Begin at the line that holds "[00:14:29.54 to 00:14:30.48]" and retype every line through the end of the material, both included. Leave out the pictures.
── RECORDS FOR THIS EXERCISE ──
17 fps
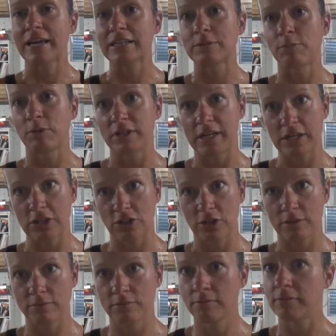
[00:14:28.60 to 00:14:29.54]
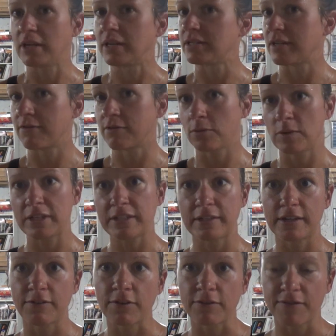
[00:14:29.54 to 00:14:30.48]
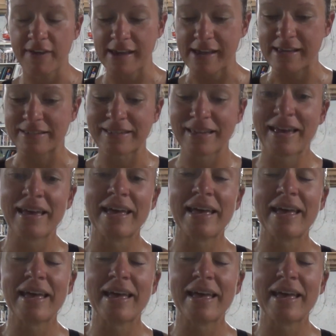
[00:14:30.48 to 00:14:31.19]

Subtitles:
explanation, because every week's a different phase.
───
### FINISHED TASK
[00:14:29.54 to 00:14:30.48]
[00:14:30.48 to 00:14:31.19]

Subtitles:
explanation, because every week's a different phase.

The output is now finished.